Friday, December 25, 2015

'Schindler of Congo' Marrion P'Udongo Is Now in Need of Saving

You can donate for his kidney transplant at
https://www.generosity.com/medical-fundraising/the-pastor-marrion-fund--6

http://www.nbcnews.com/news/world/schindler-congo-marrion-p-udongo-now-need-saving-n484401

by Cassandra Vinograd
Dec. 25, 2015

He's been dubbed the "Schindler of Congo" for acts of heroism, but now he's the one in need of saving.

Pastor Marrion P'Udongo earned his nickname for saving nearly 100 people from murderous militiamen in 2003 — but that was only one of his many acts of courage.

He's gone into the bush to coax out child soldiers, helped scores of rape victims secure medical treatment, fed and clothed inmates in Congo's most notorious prison and helps run an orphanage for children impacted by his nation's decades-long war.

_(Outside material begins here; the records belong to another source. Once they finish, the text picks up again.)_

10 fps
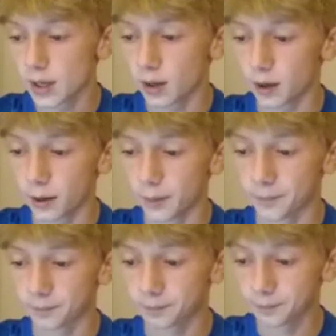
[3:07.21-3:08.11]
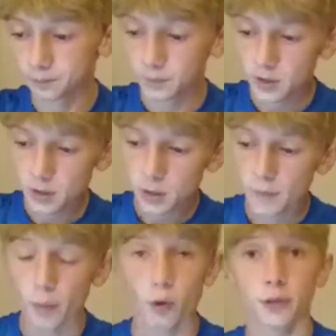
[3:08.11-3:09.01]

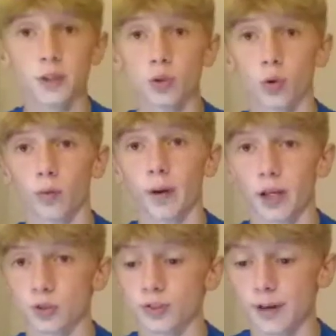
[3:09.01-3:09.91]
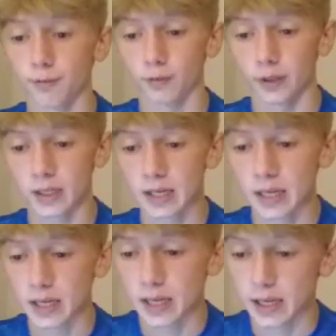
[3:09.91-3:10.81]
Both of these quarterbacks are definitely
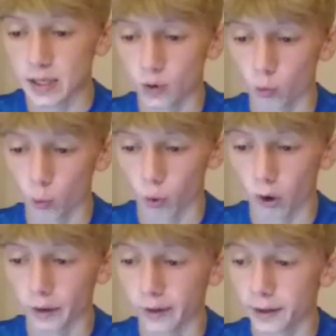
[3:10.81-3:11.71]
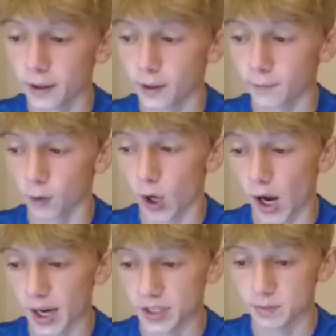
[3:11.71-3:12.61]
in the run for
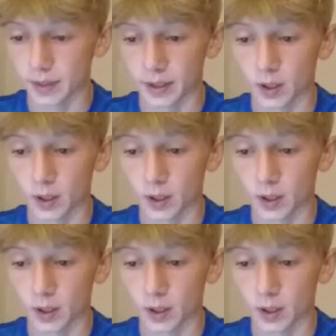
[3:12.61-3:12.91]
Heisman.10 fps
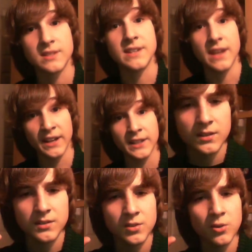Dick.
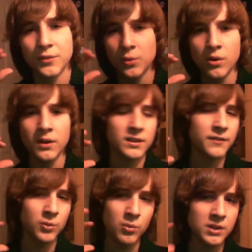So if you want
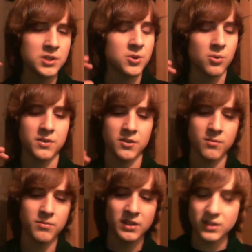a short
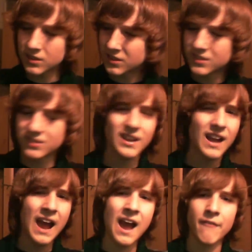term thing,
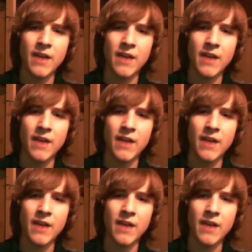have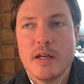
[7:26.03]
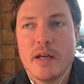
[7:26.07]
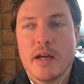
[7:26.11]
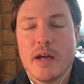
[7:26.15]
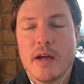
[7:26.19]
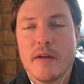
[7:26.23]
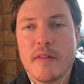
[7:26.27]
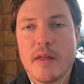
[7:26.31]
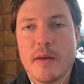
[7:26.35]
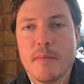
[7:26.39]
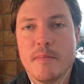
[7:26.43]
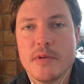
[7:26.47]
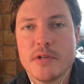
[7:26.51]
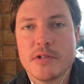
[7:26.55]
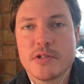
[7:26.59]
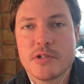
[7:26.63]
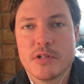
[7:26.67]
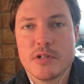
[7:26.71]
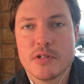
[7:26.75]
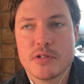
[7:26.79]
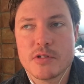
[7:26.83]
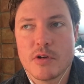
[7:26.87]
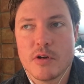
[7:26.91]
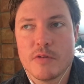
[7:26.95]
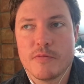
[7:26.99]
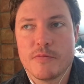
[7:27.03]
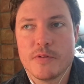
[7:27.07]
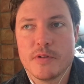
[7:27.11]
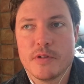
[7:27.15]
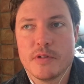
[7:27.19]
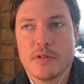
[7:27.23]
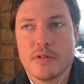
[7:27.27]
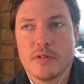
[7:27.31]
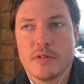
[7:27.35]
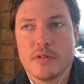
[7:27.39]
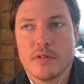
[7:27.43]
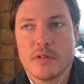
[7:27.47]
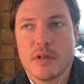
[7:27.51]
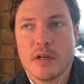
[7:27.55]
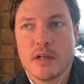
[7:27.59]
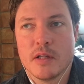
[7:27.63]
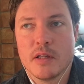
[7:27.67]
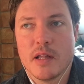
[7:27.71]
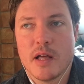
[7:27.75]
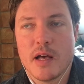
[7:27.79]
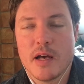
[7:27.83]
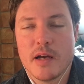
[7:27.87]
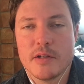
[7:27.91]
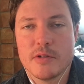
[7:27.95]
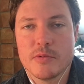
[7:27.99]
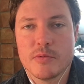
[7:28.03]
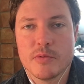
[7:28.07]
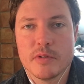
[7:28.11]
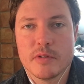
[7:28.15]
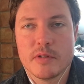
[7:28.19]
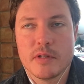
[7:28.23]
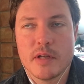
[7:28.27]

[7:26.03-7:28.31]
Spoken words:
And that mission is often aligned with,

But today, the man also known simply as "pastor" to many spends his days hooked up to a dialysis machine and praying for a miracle.

"I don't feel in my heart that I should die now," he told NBC News. "I still have a lot to do."

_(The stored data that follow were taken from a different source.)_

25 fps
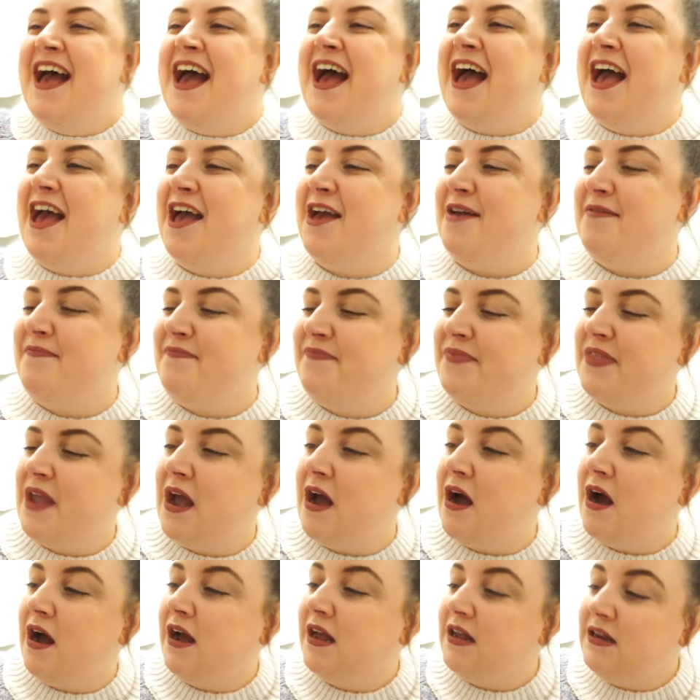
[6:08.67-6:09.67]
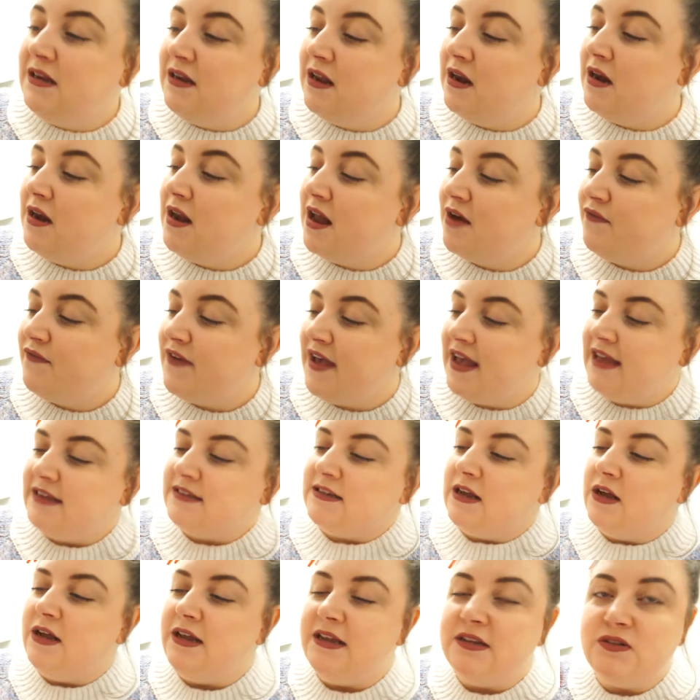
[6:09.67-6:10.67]
I love it.
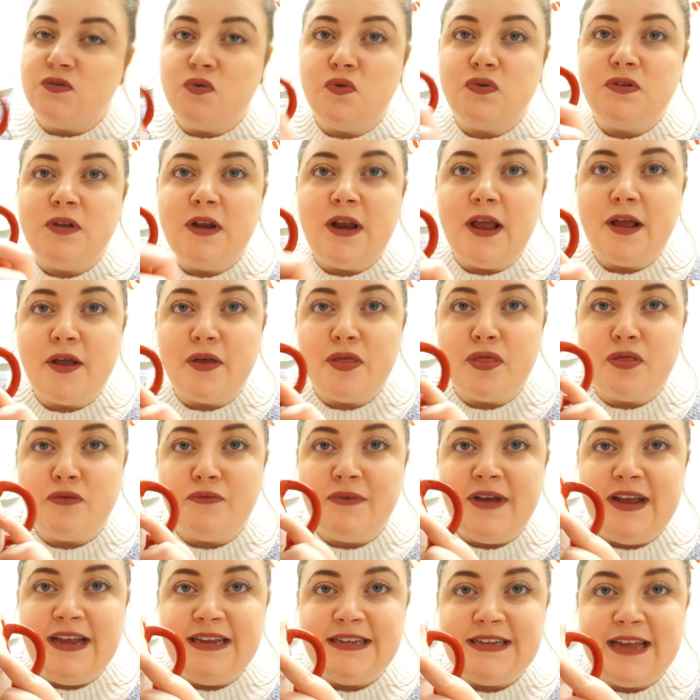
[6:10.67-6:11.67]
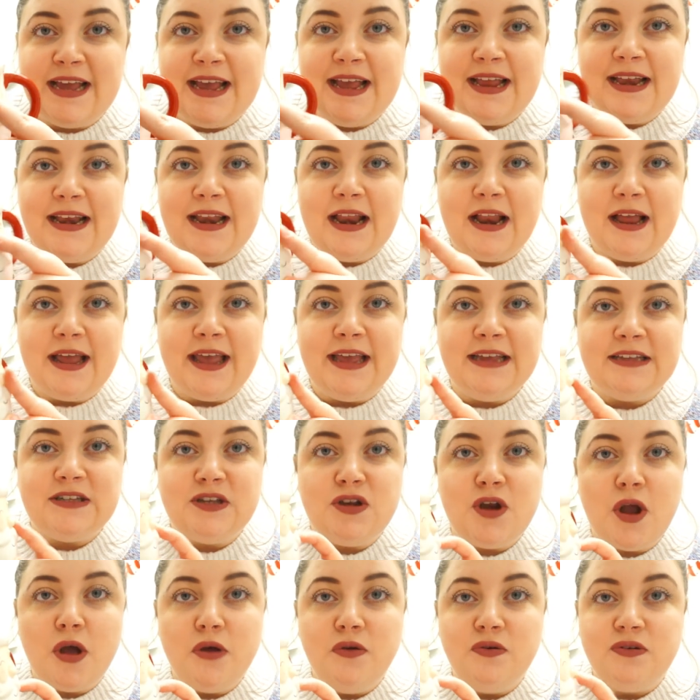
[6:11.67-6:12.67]
It's also like 3D and like his
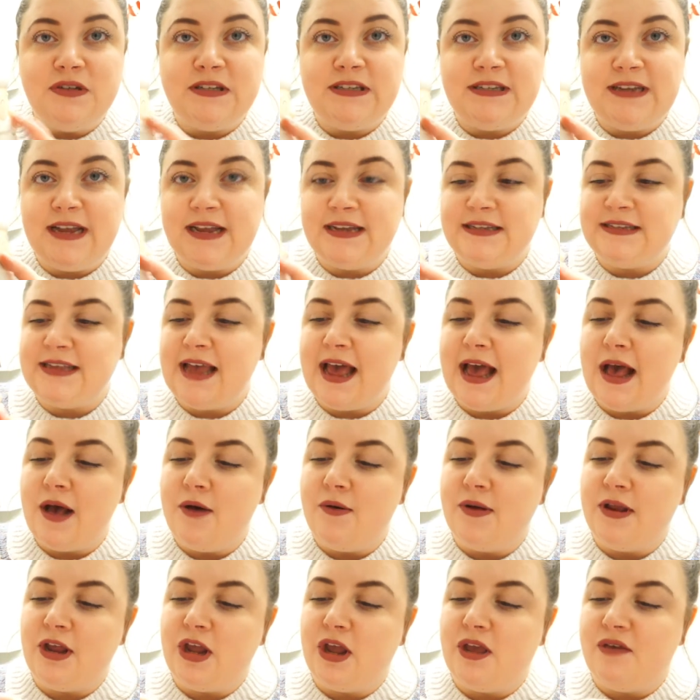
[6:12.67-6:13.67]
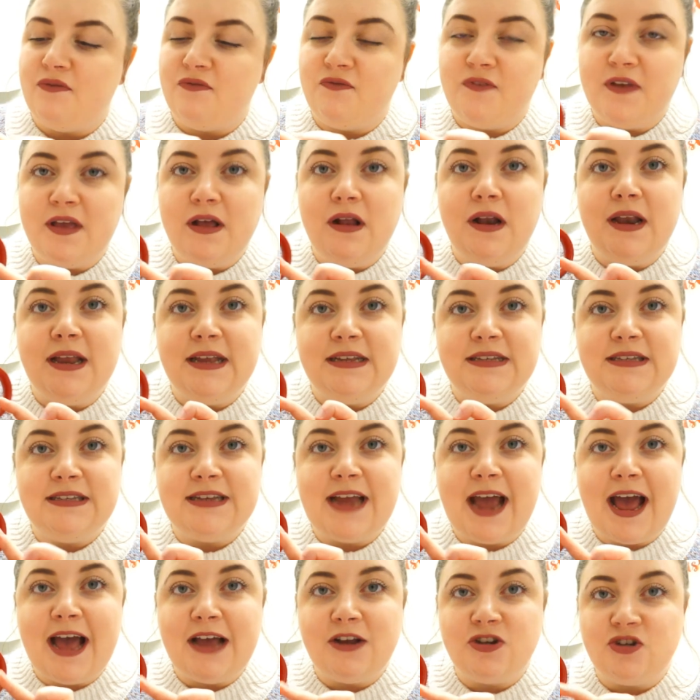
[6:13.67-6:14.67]
nose sticks out and you can feel his
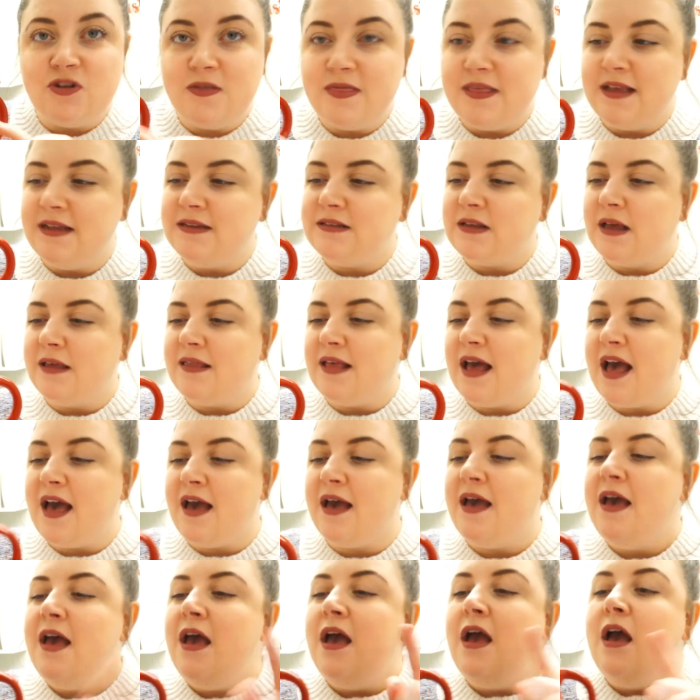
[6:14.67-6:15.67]
tash and things like that.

P'Udongo nearly died in 2011 from kidney failure; a massive fundraising campaign helped cover the cost of a life-saving transplant. But the donor organ was slow to take and this spring he got bad news: his body was rejecting the kidney.

Suddenly, he was back where he started — and desperately in need of assistance.

Several people volunteered as new donors. A match was found and paperwork arranged for a transplant at a hospital in India, which reportedly has a higher success rate for such procedures.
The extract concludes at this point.